1) A fixação dos honorários por apreciação equitativa não é permitida quando os valores da condenação ou da causa, ou o proveito econômico da demanda, forem elevados. É obrigatória, nesses casos, a observância dos percentuais previstos nos parágrafos 2º ou 3º do artigo 85 do Código de Processo Civil (CPC) – a depender da presença da Fazenda Pública na lide -, os quais serão subsequentemente calculados sobre o valor: (a) da condenação; ou (b) do proveito econômico obtido; ou (c) do valor atualizado da causa.

2) Apenas se admite o arbitramento de honorários por equidade quando, havendo ou não condenação: (a) o proveito econômico obtido pelo vencedor for inestimável ou irrisório; ou (b) o valor da causa for muito baixo.

Apesar do efeito vinculante das teses fixadas no Tema 1.076, a temática da fixação dos honorários por equidade continua sendo debatida nos tribunais brasileiros e, em consequência, chegando ao STJ. Daí porque, no julgamento dos Recursos Especiais nº 1.824.564/RS e nº 1.743.330/AM, a Terceira Turma, por maioria, decidiu afetar novamente a questão à Corte Especial, que teria por finalidade estabelecer uma hipótese de distinguishing em que o enunciado não teria aplicabilidade. No julgamento da questão preliminar, a Ministra Nancy Andrighi destacou que: “Essa dissidência não está acontecendo só na 3ª turma, está acontecendo inclusive nas turmas de Direito Público. A Corte precisa parar para rever se está certo ou errado, se confirma ou não confirma essa decisão”. O Ministro Ricardo Villas Bôas Cueva também ressaltou que “É um tema delicado. A desproporção é flagrante”2.

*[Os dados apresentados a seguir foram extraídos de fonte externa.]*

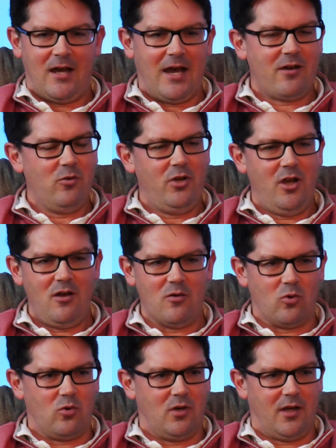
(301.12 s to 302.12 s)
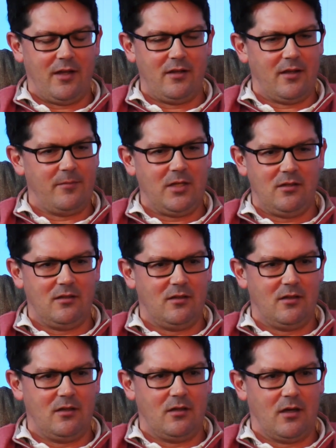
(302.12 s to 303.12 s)
I don't know. I mean,
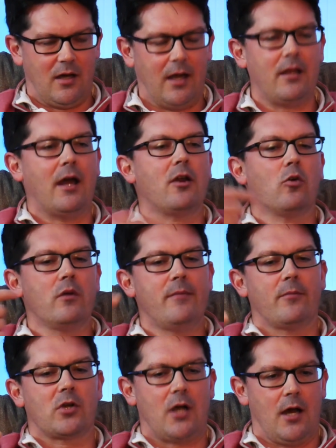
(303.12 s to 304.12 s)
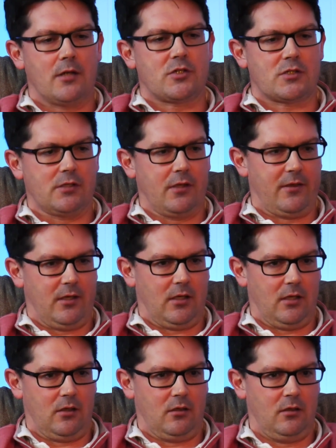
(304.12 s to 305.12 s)
I don't remember consciously
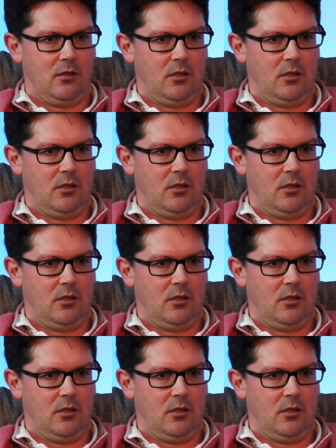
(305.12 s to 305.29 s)
thinking,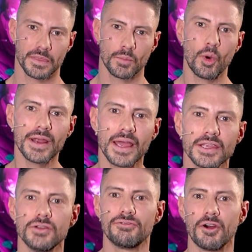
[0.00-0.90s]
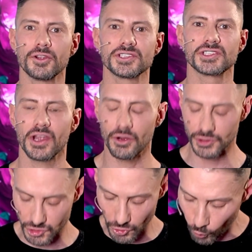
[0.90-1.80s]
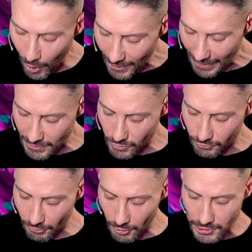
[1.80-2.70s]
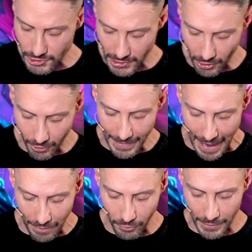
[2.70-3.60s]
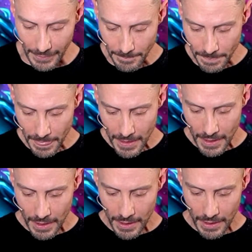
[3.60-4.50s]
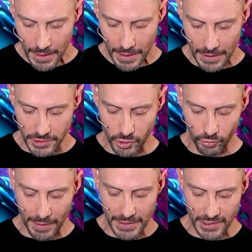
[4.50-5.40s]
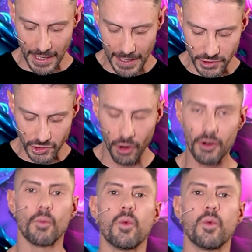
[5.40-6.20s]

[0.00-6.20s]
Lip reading: What are you focusing on, Sue? What are you focusing on, Aaron and Teresa and Soren?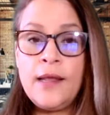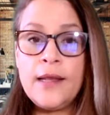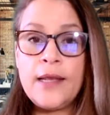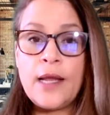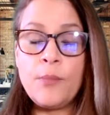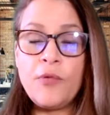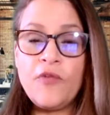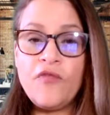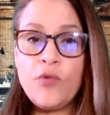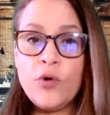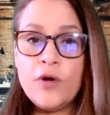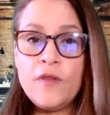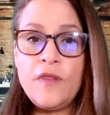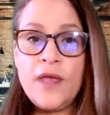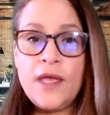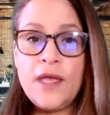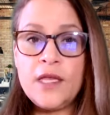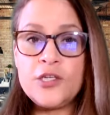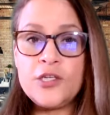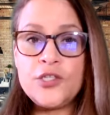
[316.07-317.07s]
Now, before
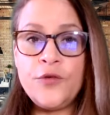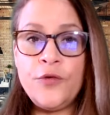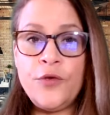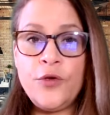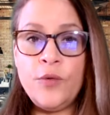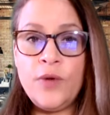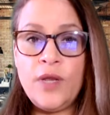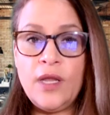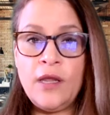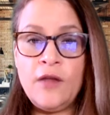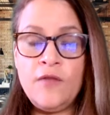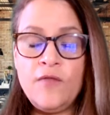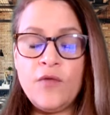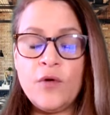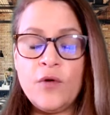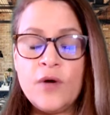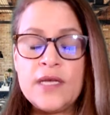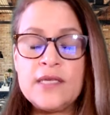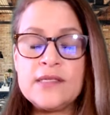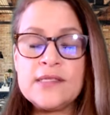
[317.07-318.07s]
they issue you an
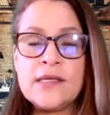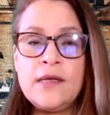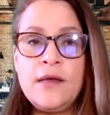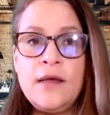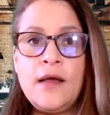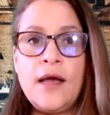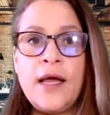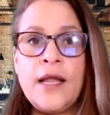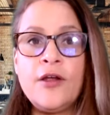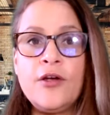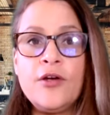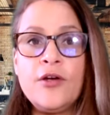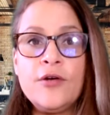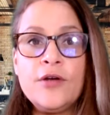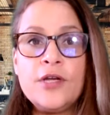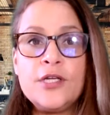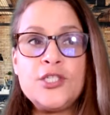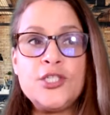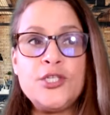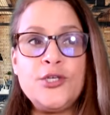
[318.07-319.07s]
invoice, I'd
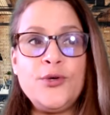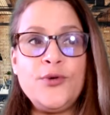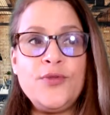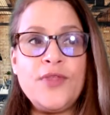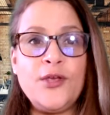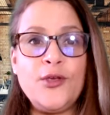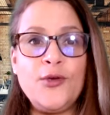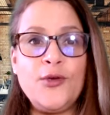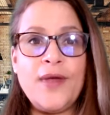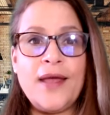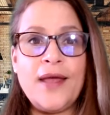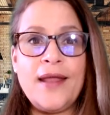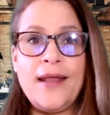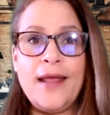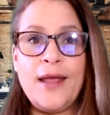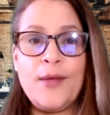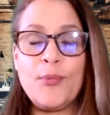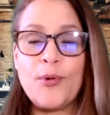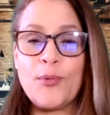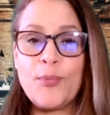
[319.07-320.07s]
encourage you that you get
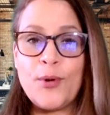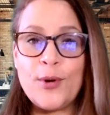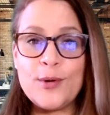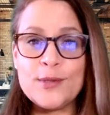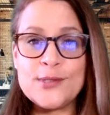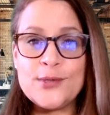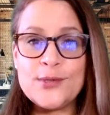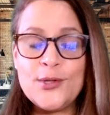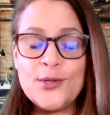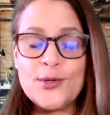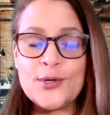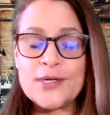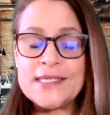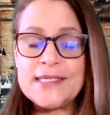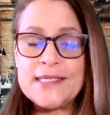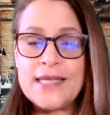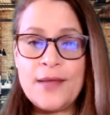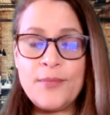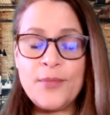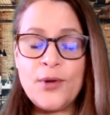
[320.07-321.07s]
a proposal or a
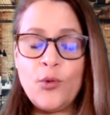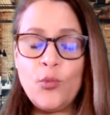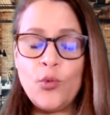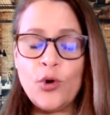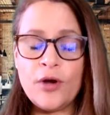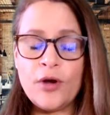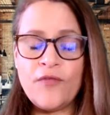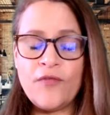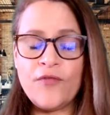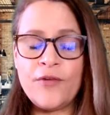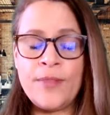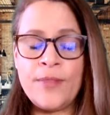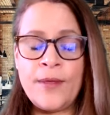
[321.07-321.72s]
statement of work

No dia seguinte, 14 de dezembro, conforme noticiado pela imprensa3, após o Ministro Raul Araújo propor a desafetação do REsp 1.822.171, que seria julgado pela 2ª Seção com a mesma discussão, o ministro Ricardo Villas Bôas Cueva esclareceu que o propósito da afetação dos Recursos Especiais nº 1.824.564/RS e nº 1.743.330/AM à Corte Especial não é rediscutir a tese e nem promover a superação da tese estabelecida no Tema 1.076, mas definir e uniformizar a interpretação sobre possíveis distinções nas quais a tese não deve ter incidência, garantindo a estabilidade e a coerência das decisões sobre a matéria.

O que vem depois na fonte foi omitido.